The reason for the disintegration of relations and the buildup of
hostilities was simple: the colonists planned on and were determined to secure
key Indian land as part of the expansion into the Connecticut Valley, and the
Indians were determined that this would not happen.
King Philip
had historically been friendly with the settlers, but suspicions mounted,
rumors raged on, and the English demanded that various tribes surrender their
weapons. When the English suspected
that the natives had not surrendered their weapons, they prepared for war in
1671, finally forcing the natives to pay £100 worth of goods to the colony, to
recognize English law, and to accede to any colonies' decisions regarding the
disposal of Indian land.
For four
years, King Philip and other sachems inwardly seethed over the
humiliation. Finally, in June 1675,
after Plymouth Colony's execution of three of King Philip's men for the murder
of an informant, the Indian chief began his raids on settlements in a year-long
war in which many native tribes sided with the settlers. Some fifty towns along the frontier were burned. By 1676, the English had lost about 2,000
people, and the natives had lost about 4,000 in battle.
With the
decisive defeat of King Philip's forces in 1676 (King Philip himself was
killed, drawn and quartered, and his head brought to Boston for display) came
the virtual end of the native tribes in New England. There was no longer a question of negotiating for land or paying
the usual £25 for an estate. All Indian
land was now up for confiscation as the settlers dictated the terms for
takeovers and appropriated Indian land as the spoils of war. Prisoners of war were executed by the
scores, most without trial and many of whom had been friendly to the
settlers. Immediately, however, New
England businessmen realized the cash value of the prisoners, so many more were
sold into slavery and shipped to the West Indies, Spain, and the
Mediterranean. Those deemed less
dangerous became bound servants in the colonies to alleviate the perpetual
labor shortage. Natives, who fifty
years earlier had called the whole New England area their home, to be held in
common with their brothers, were restricted to reservations. The more fortunate of them were allowed to
be tenant farmers or to work as hired hands.
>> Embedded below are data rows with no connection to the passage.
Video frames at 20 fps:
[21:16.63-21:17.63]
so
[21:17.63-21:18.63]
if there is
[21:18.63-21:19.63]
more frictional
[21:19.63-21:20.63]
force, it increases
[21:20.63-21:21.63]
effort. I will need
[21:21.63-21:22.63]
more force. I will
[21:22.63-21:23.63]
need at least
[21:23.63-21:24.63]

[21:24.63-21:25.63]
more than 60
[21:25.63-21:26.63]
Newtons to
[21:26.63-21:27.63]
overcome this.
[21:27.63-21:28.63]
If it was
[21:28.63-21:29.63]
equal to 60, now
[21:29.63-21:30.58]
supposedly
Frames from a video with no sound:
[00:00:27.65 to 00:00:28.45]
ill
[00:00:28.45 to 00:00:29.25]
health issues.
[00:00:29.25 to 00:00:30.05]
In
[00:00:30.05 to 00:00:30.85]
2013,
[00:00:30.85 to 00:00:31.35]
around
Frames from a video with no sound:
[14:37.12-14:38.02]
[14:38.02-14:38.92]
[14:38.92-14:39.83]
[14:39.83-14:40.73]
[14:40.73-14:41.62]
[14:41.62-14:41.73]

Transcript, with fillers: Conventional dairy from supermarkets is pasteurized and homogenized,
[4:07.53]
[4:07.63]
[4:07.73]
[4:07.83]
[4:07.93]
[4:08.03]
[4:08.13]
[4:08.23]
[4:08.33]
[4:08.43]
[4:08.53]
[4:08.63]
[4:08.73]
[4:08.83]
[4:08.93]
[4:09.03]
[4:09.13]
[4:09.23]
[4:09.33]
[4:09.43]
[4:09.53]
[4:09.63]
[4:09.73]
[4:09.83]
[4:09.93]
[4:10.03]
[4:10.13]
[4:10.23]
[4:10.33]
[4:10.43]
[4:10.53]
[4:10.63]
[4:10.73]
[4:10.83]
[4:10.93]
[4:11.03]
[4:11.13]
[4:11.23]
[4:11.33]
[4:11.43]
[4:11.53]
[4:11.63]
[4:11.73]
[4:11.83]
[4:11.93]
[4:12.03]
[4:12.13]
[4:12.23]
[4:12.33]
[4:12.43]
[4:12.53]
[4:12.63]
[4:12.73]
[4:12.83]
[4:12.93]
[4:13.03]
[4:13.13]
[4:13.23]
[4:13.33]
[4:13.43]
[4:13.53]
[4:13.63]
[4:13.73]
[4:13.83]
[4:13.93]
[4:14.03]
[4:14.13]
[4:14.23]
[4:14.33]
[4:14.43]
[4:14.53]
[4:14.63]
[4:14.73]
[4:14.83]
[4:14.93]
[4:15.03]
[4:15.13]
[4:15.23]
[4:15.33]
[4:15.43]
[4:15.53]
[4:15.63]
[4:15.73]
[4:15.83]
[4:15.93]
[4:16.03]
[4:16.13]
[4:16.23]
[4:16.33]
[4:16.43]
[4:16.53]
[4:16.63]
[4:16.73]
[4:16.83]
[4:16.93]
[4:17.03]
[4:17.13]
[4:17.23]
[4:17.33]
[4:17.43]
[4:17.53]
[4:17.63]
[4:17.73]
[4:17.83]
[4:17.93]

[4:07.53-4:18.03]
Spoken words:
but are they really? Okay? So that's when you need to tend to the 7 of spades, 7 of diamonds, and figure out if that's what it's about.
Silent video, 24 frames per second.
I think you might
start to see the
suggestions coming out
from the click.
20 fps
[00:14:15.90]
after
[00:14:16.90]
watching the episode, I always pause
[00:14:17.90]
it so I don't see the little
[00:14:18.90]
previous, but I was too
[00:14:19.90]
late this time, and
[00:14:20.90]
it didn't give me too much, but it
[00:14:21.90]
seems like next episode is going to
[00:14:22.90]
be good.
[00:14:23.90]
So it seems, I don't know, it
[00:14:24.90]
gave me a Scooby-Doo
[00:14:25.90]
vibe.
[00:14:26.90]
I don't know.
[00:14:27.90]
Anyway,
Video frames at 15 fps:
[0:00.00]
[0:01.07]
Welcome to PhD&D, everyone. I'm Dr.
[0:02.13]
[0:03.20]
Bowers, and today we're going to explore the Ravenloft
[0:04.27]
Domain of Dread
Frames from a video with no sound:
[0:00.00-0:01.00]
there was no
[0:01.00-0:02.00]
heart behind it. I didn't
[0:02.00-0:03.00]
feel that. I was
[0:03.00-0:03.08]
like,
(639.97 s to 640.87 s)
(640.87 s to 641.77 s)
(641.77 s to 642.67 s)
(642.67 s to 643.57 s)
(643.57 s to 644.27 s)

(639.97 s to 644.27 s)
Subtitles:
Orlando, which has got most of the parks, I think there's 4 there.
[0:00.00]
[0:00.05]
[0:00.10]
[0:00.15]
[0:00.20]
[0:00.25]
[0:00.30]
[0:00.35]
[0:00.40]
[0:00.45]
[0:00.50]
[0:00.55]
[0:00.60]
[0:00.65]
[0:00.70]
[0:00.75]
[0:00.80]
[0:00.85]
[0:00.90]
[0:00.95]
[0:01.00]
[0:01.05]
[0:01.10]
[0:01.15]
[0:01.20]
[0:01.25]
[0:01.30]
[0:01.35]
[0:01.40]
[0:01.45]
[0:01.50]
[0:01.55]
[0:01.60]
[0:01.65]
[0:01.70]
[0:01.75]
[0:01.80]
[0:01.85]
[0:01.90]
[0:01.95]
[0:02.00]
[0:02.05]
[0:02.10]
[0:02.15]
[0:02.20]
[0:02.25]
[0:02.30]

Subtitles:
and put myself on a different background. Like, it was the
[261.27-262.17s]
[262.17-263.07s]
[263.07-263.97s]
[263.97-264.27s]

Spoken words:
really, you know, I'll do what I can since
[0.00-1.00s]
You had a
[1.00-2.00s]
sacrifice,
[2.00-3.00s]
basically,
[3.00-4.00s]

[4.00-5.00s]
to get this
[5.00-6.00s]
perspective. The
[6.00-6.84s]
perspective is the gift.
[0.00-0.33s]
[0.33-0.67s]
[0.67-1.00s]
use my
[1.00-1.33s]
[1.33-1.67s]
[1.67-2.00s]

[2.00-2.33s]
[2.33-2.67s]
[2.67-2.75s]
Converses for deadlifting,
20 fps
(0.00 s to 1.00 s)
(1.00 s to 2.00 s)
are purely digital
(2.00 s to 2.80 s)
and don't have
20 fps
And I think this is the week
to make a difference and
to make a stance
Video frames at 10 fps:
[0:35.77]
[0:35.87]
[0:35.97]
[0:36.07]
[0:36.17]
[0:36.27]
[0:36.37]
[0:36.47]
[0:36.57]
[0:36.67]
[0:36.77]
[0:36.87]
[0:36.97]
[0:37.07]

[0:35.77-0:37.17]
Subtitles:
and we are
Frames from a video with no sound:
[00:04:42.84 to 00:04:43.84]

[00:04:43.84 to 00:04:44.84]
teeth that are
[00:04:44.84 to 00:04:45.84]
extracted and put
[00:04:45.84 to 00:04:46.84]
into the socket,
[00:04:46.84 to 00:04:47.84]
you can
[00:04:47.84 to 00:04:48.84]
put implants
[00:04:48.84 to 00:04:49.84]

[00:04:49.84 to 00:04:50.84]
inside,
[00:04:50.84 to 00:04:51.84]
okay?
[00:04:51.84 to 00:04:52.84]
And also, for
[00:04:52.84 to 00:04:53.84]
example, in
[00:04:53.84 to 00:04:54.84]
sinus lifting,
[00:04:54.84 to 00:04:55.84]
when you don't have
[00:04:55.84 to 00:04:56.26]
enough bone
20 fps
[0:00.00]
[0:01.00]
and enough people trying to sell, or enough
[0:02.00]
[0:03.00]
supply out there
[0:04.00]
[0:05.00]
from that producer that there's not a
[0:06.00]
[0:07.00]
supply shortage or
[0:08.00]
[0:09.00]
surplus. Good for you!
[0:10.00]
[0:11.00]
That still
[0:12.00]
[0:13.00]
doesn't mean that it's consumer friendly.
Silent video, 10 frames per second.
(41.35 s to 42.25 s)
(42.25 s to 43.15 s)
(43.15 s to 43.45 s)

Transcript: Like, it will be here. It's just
In the 1620s, they had numbered around 75,000 people. Their people had lived in New England for
thousands of years. By the 1680s,
decimated by disease, alcohol, and wars with the settlers, their numbers had
dropped to 20,000, only half the number of the new European settlers.
One further
notorious clash between Native Americans and settlers in the colonial period
occurred on February 29, 1704, during a time when many tribes had sided with
the French in the fight between French and English over the domination of
northern New England. A company of 28
Frenchmen and 200 Native Americans launched an attack on Deer- field,
Massachusetts, a town of three hundred residents, twenty miles south of what is
now Vermont. Forty-eight Deerfield
residents were killed, and 111 were taken hostage.